Hoover has a great school system and doesn’t lack for much, “but we do need smaller classes,” she said. “Every school needs smaller classes, which means more teachers.”
She believes the class sizes have gotten so large that they’re losing more kids between middle school and graduation. In her opinion, the ideal size of a middle school is 600 to 800 students, and Bumpus is now up to about 1,200 students, she said. That’s about 100 more than when she became principal four years ago, she said. “We have grown so much.”
She also believes the ideal size for a high school is not more than 2,000. Hoover High this past fall had roughly 2,900 students, though some of those students spend time at the Riverchase Career Connection Center instead of the main high school campus, school officials said.
But Burke said she realizes those calls are beyond her pay grade.

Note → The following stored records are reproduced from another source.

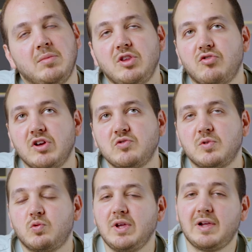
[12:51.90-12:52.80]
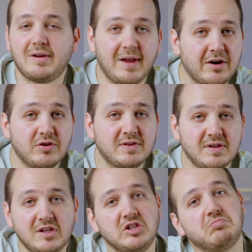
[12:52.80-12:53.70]
a mid-range between
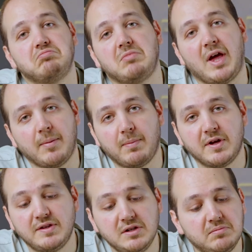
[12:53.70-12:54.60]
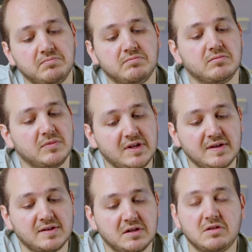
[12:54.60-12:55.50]
clarity and body.
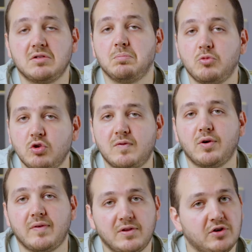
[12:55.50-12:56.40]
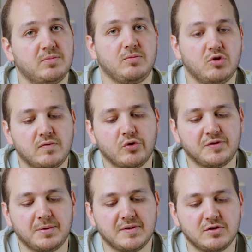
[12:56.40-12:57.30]
Decent, good for filter, good for
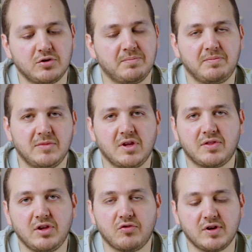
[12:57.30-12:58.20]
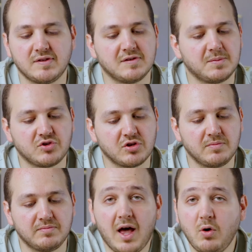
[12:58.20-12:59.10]
espresso, nothing crazy special.
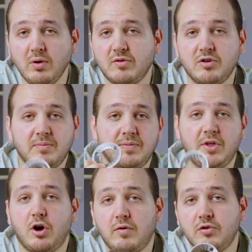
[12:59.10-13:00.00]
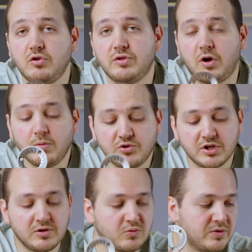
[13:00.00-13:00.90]
However, they offer you the
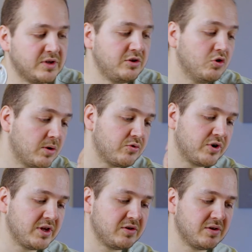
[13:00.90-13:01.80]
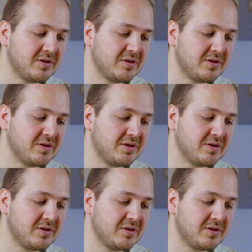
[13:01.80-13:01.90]
option with a new upgrade,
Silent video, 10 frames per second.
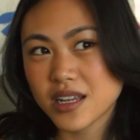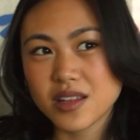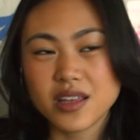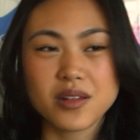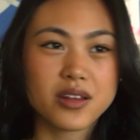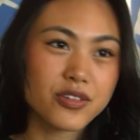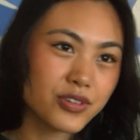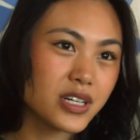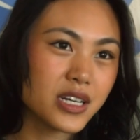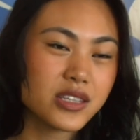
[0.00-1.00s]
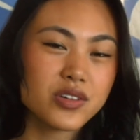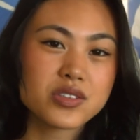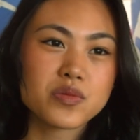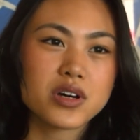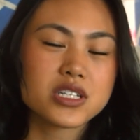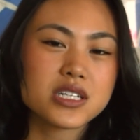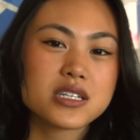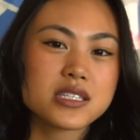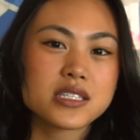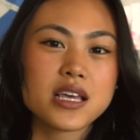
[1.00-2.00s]
and then re-knit those
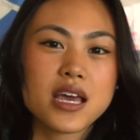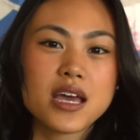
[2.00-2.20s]
swatches.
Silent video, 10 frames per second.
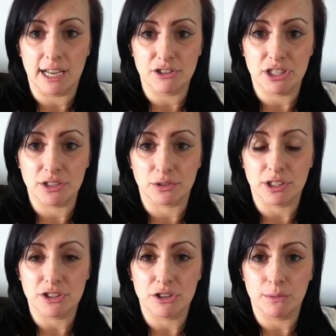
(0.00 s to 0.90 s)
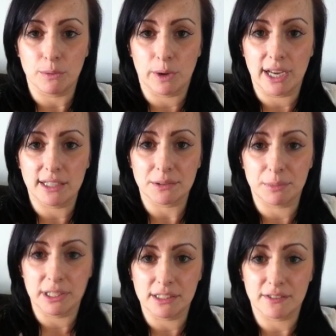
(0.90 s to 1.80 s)
and she's on her 2-week wait, so
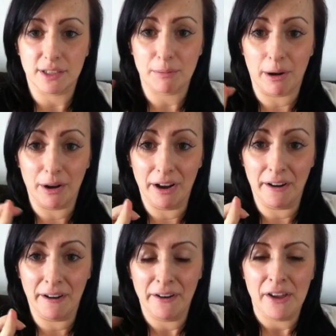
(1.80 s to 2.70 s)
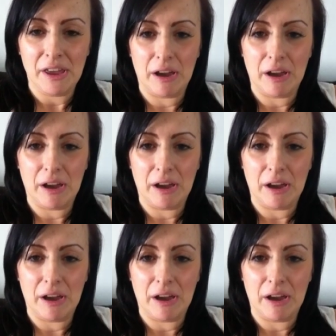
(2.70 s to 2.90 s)
please think about her.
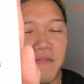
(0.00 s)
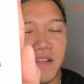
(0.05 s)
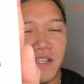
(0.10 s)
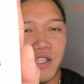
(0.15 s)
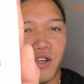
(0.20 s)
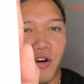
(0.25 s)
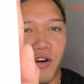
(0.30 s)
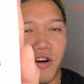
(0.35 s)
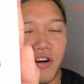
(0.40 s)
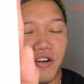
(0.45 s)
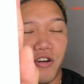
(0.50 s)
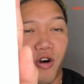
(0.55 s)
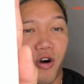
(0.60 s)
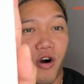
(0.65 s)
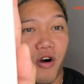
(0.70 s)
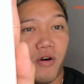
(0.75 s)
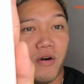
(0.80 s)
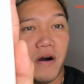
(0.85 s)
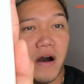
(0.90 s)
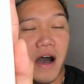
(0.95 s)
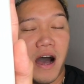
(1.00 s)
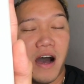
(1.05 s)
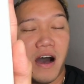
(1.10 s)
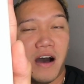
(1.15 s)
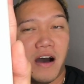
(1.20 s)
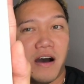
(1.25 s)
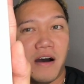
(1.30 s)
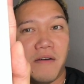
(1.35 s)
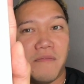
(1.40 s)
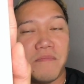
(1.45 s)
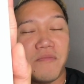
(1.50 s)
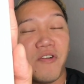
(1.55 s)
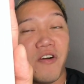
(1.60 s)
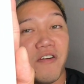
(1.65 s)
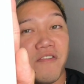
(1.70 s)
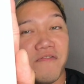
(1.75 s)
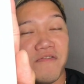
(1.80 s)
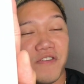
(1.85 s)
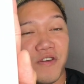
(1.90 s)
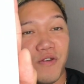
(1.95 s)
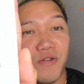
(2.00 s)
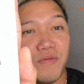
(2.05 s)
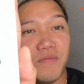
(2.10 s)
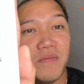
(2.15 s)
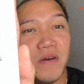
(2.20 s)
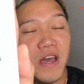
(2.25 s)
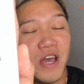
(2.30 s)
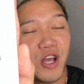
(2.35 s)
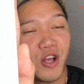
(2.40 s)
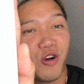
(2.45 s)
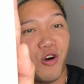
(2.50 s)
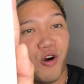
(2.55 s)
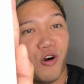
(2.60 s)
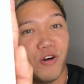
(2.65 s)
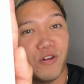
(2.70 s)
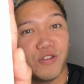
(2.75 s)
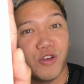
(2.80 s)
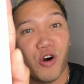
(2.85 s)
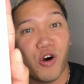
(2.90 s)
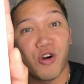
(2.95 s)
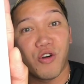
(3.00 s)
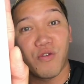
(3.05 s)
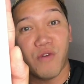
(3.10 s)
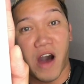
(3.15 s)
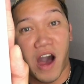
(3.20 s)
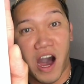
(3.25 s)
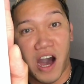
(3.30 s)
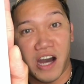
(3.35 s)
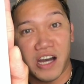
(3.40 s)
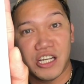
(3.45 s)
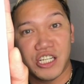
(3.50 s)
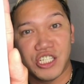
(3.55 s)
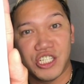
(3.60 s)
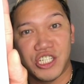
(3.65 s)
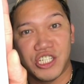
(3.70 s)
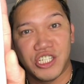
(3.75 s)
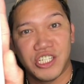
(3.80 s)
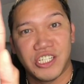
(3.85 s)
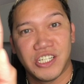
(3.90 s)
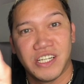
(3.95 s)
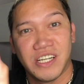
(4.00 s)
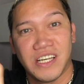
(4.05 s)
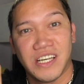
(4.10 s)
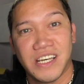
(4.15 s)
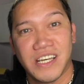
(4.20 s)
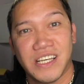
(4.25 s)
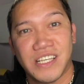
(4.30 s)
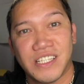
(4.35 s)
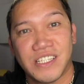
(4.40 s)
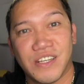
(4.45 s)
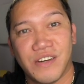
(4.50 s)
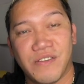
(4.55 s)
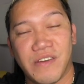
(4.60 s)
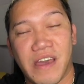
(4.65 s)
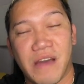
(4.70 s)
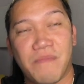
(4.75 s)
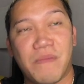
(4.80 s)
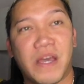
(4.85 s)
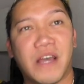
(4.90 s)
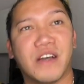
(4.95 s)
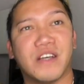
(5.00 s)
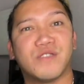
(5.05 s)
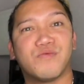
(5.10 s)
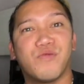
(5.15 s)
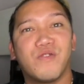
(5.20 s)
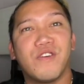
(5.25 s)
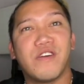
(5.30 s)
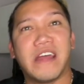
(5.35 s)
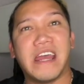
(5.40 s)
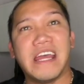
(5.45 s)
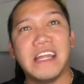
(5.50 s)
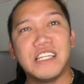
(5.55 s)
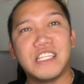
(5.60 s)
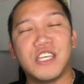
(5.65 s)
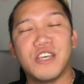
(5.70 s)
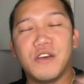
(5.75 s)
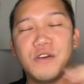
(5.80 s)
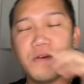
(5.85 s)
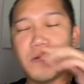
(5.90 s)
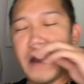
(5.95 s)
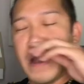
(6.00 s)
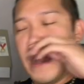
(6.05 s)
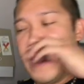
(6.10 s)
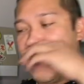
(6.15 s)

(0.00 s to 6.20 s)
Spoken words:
Vuitton perfume called Orage. So yeah, because we're into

Burke said she and her colleagues have worked hard to build a strong climate and culture at Bumpus — one where people take a genuine interest in each other and work together toward shared goals.
Her predecessor, Tamala Maddox, taught her that “no significant learning happens without significant relationships,” and she has tried to carry on that line of thinking, she said.
“We’re not always perfect with all of that,” she said, “but I feel like this building is based on relationships, and I hope that continues.”